Speedup your previous matmul implementations w/ shared memory

In [None]:
%%writefile matmul_shared_kernel.cu
#include <cuda_runtime.h>

__global__ void matmul_shared(float *A, float *B, float *C, int M, int N, int K, int BLOCK_M, int BLOCK_N, int BLOCK_K){
  extern __shared__ float shared[];
  float *As = shared;
  float *Bs = shared + BLOCK_M*BLOCK_K;

  int j = blockIdx.x * blockDim.x + threadIdx.x;
  int i = blockIdx.y * blockDim.y + threadIdx.y;

  float inner_prod = 0.0f;
  for (int k_tile = 0; k_tile < K/BLOCK_K; k_tile++) {
    // .y threads are mapped along M dim
    // .x threads are mapped along N dim
    int a_col = (k_tile*BLOCK_K + threadIdx.x);
    int b_row = (k_tile*BLOCK_K + threadIdx.y);
    As[threadIdx.y*BLOCK_K+threadIdx.x] = A[i*K + a_col];
    Bs[threadIdx.y*BLOCK_N+threadIdx.x] = B[b_row*N + j];
    __syncthreads();
    for (int kk = 0; kk < BLOCK_K; kk++){
      inner_prod += As[threadIdx.y*BLOCK_K+kk] * Bs[kk*BLOCK_K+threadIdx.x];
    }
    __syncthreads();
  }

  // 1 thread per output element
  if (i < M && j < N){
    C[i*N+j] = inner_prod;
  }

In [None]:
!nvcc -o matmul_shared -arch=sm_75 matmul_shared_runner.cu matmul_shared_kernel.cu
!./matmul_shared
!compute-sanitizer ./matmul_shared

## Puzzle 12 - 1D Indexing

Copy a 1D tensor using CUDA threads.

**Signature:** `Index1D(float* in, float* out, int d)`

- Shape: `(d,)` where d=64
- Each thread copies one element
- Use `threadIdx.x` to index

**Launch:** `<<<1, d>>>`

In [None]:
%%writefile index1d_kernel.cu
#include <cuda_runtime.h>

__global__ void Index1D(float* in, float* out, int d) {
    // TODO: use threadIdx.x to copy elements
}


In [None]:
%%writefile index1d_kernel.cu
#include <cuda_runtime.h>

__global__ void Index1D(float* in, float* out, int d) {
    // TODO: use threadIdx.x to copy elements
}


## Puzzle 13 - 2D Indexing

Copy a 2D tensor (n,d) using 2D thread blocks.

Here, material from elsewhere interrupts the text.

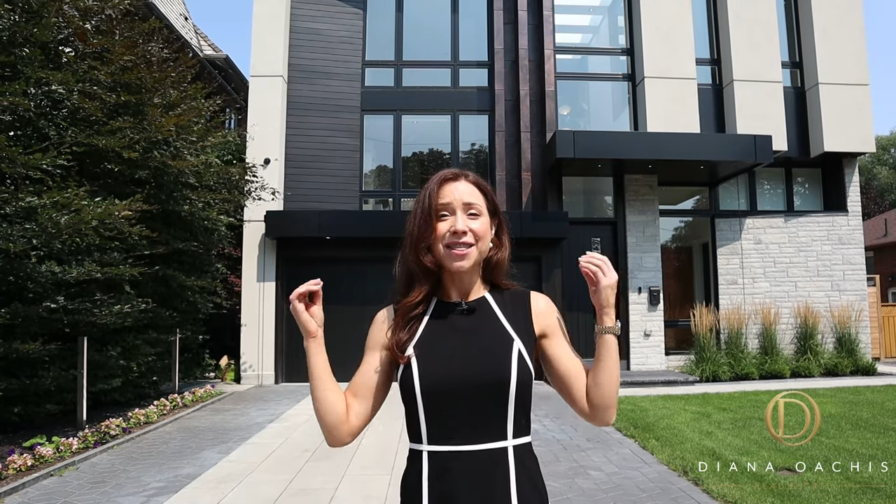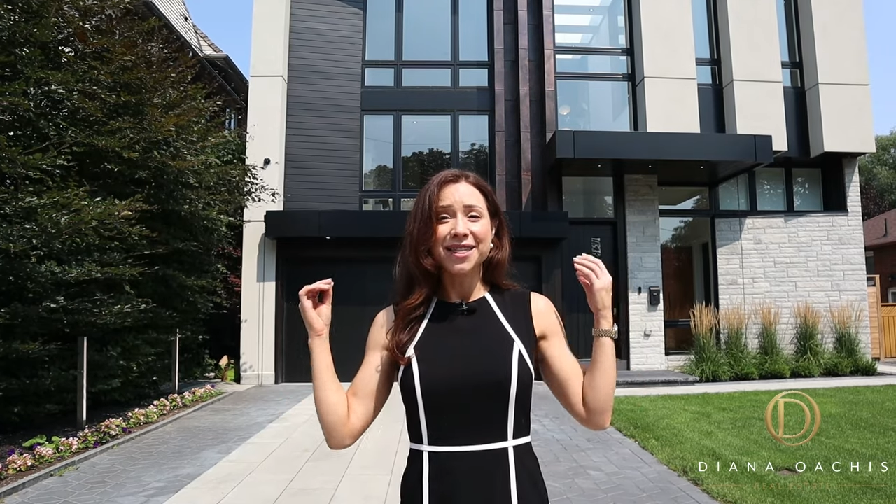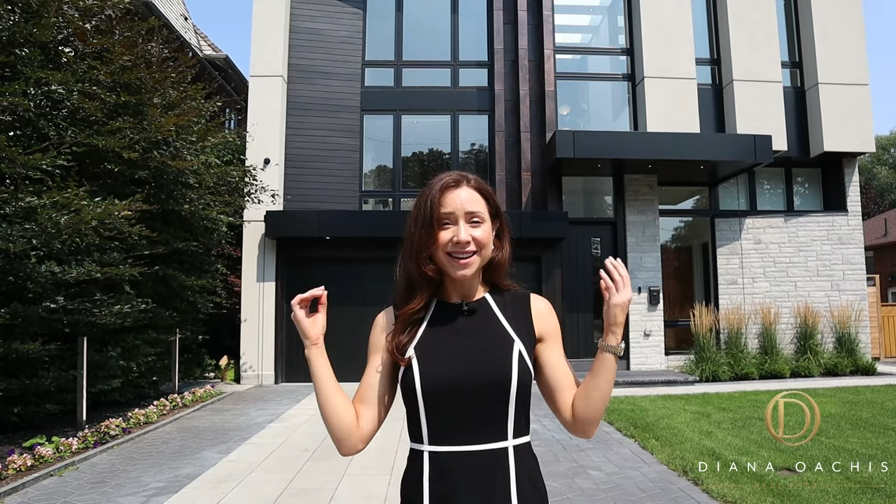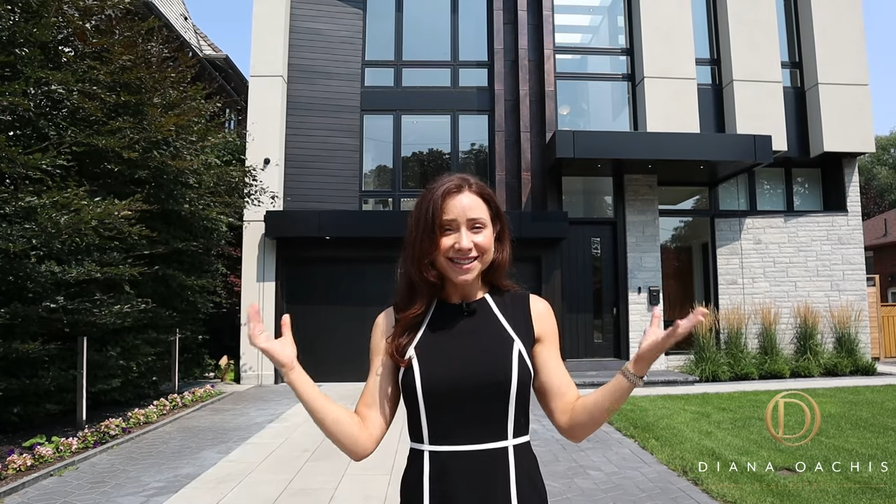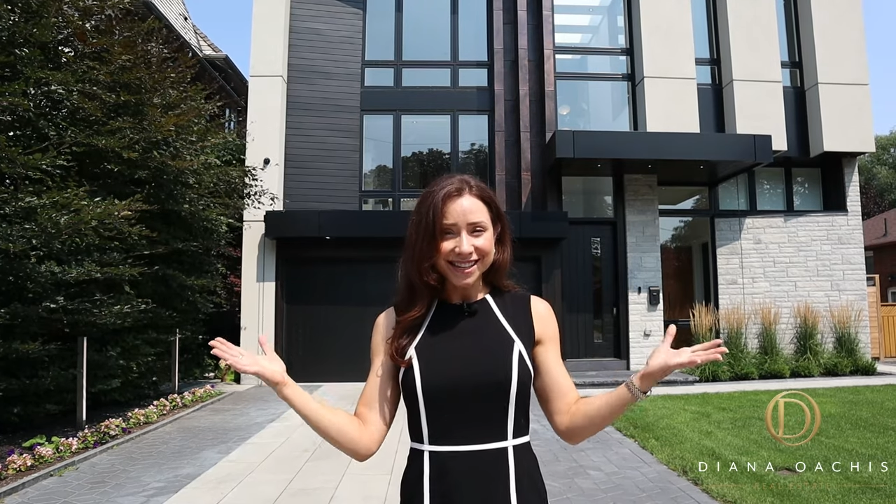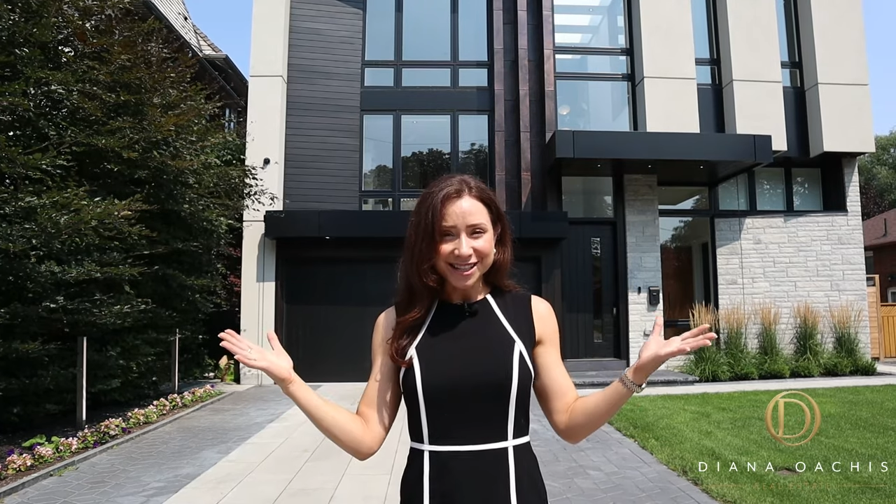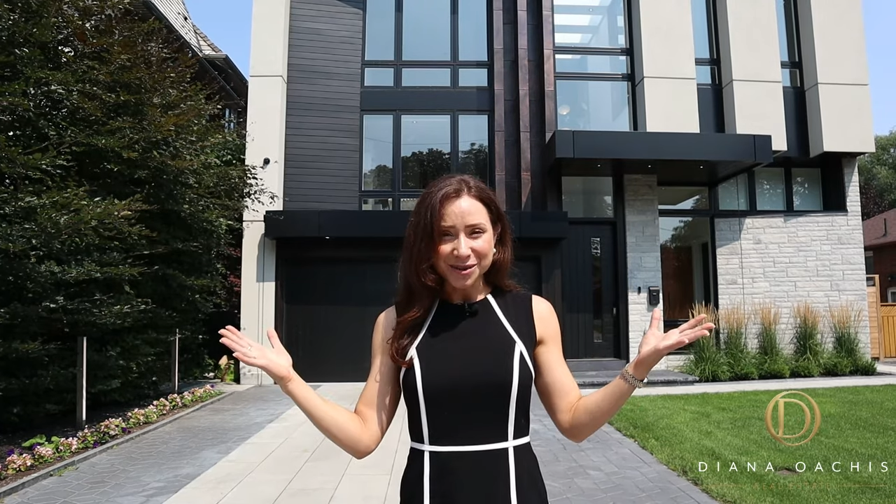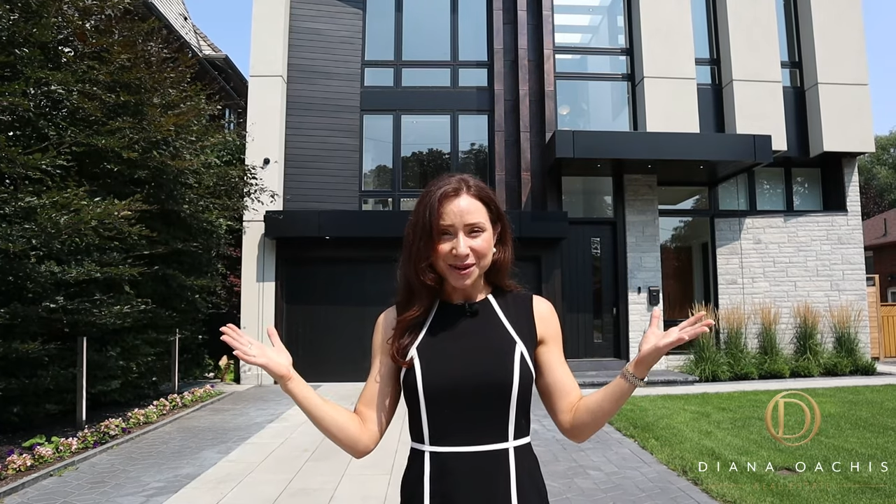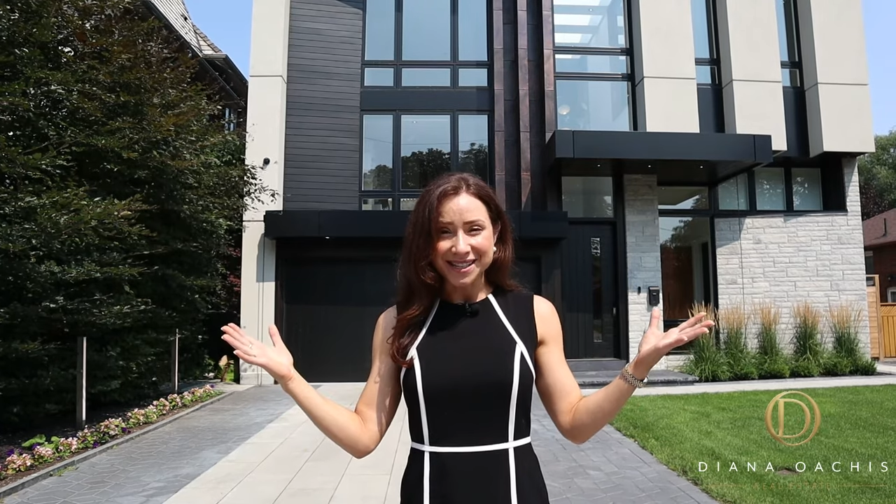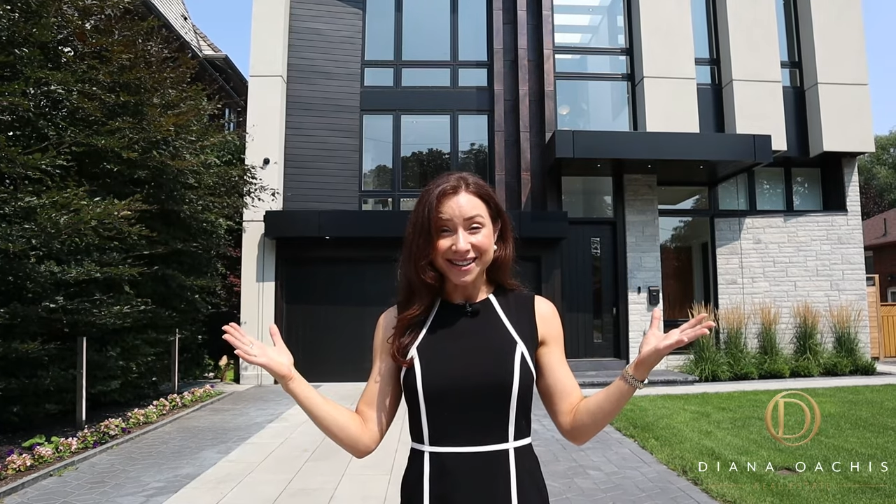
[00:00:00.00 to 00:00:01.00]
This
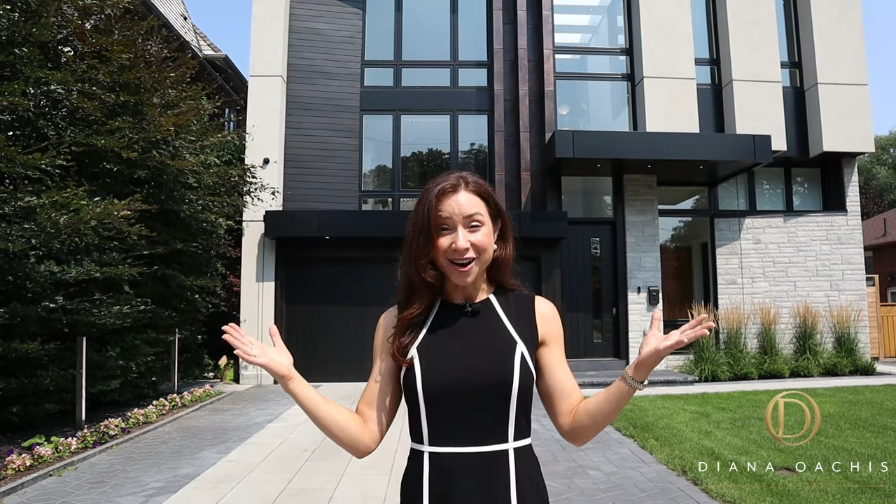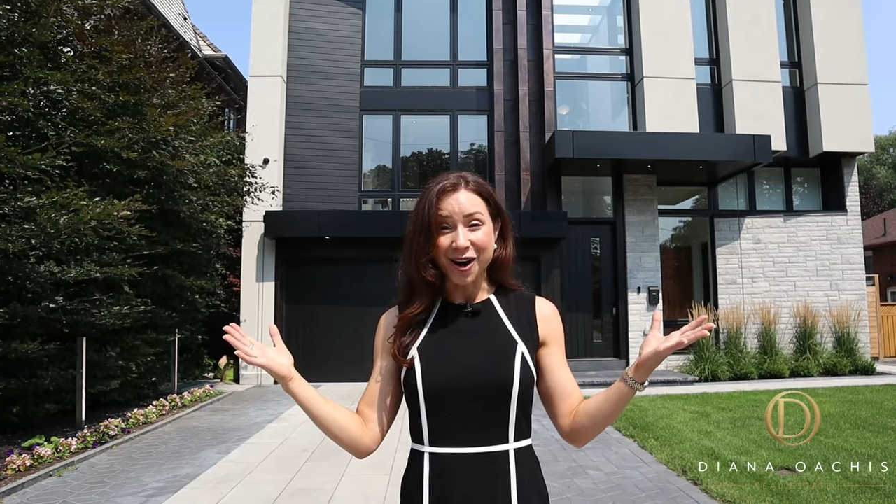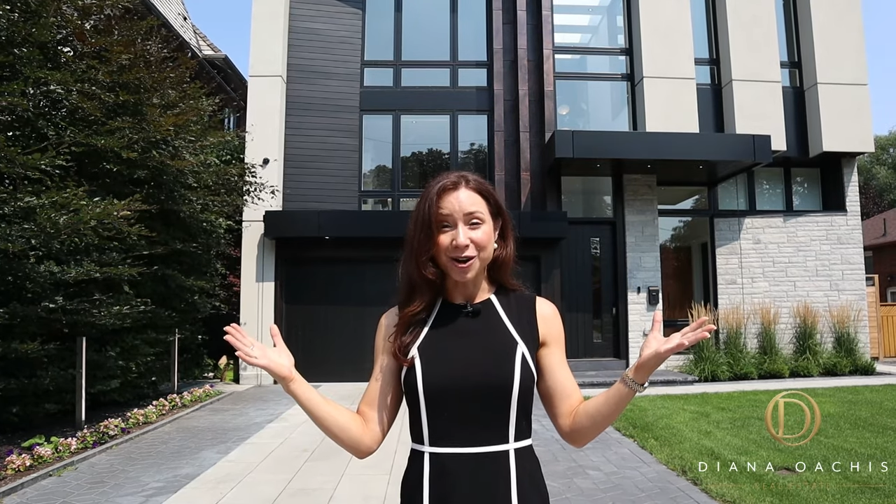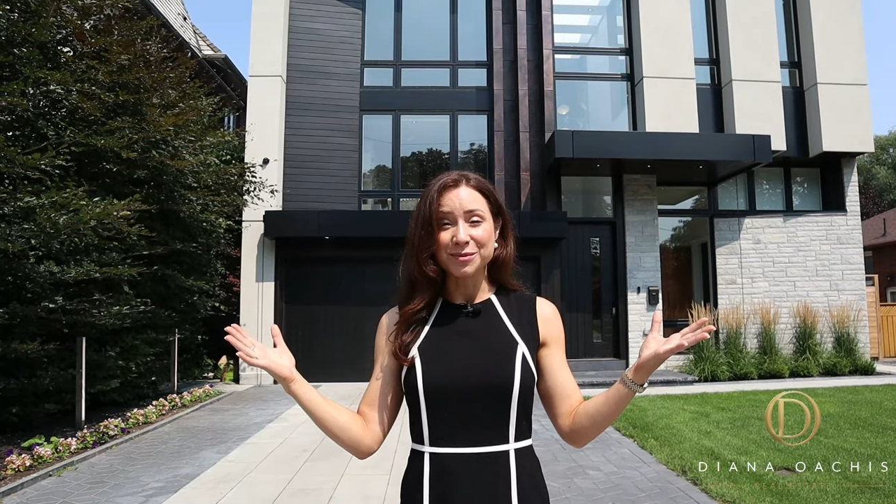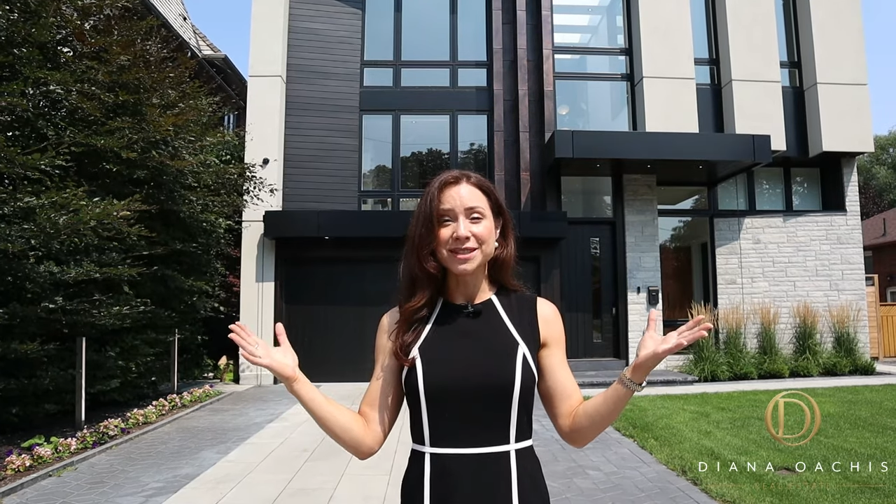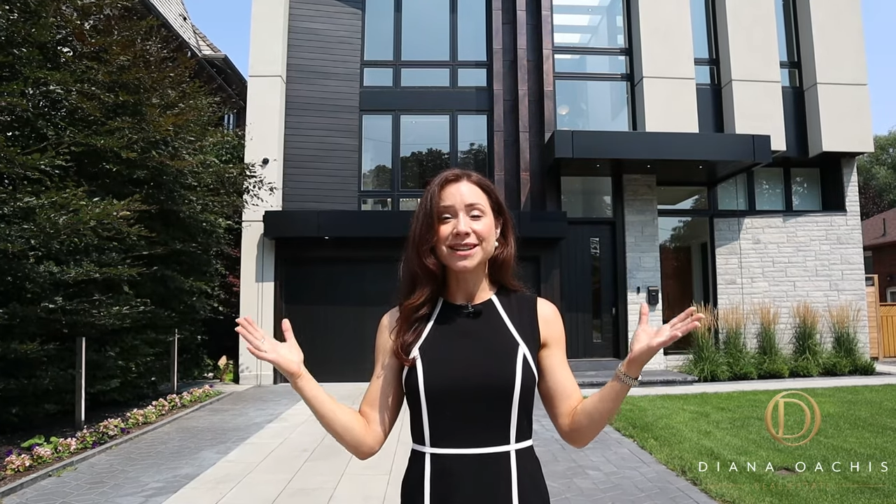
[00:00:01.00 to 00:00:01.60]
exquisite home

**Signature:** `Index2D(float* in, float* out, int n, int d)`

- Shape: `(n, d)` where n=16, d=64
- `threadIdx.y` → rows (n)
- `threadIdx.x` → cols (d)
- Row-major index: `i*d + j`

**Launch:** `<<<1, dim3(d, n)>>>`

In [None]:
%%writefile index2d_kernel.cu
#include <cuda_runtime.h>

__global__ void Index2D(float* in, float* out, int n, int d) {
    // TODO: use threadIdx.y, threadIdx.x
    // Remember: i*d + j for row-major indexing
}


In [None]:
%%writefile index2d_kernel.cu
#include <cuda_runtime.h>

__global__ void Index2D(float* in, float* out, int n, int d) {
    // TODO: use threadIdx.y, threadIdx.x
    // Remember: i*d + j for row-major indexing
}


## Puzzle 14 - 3D Indexing

Copy a 3D tensor (h,n,d) using blocks + 2D threads.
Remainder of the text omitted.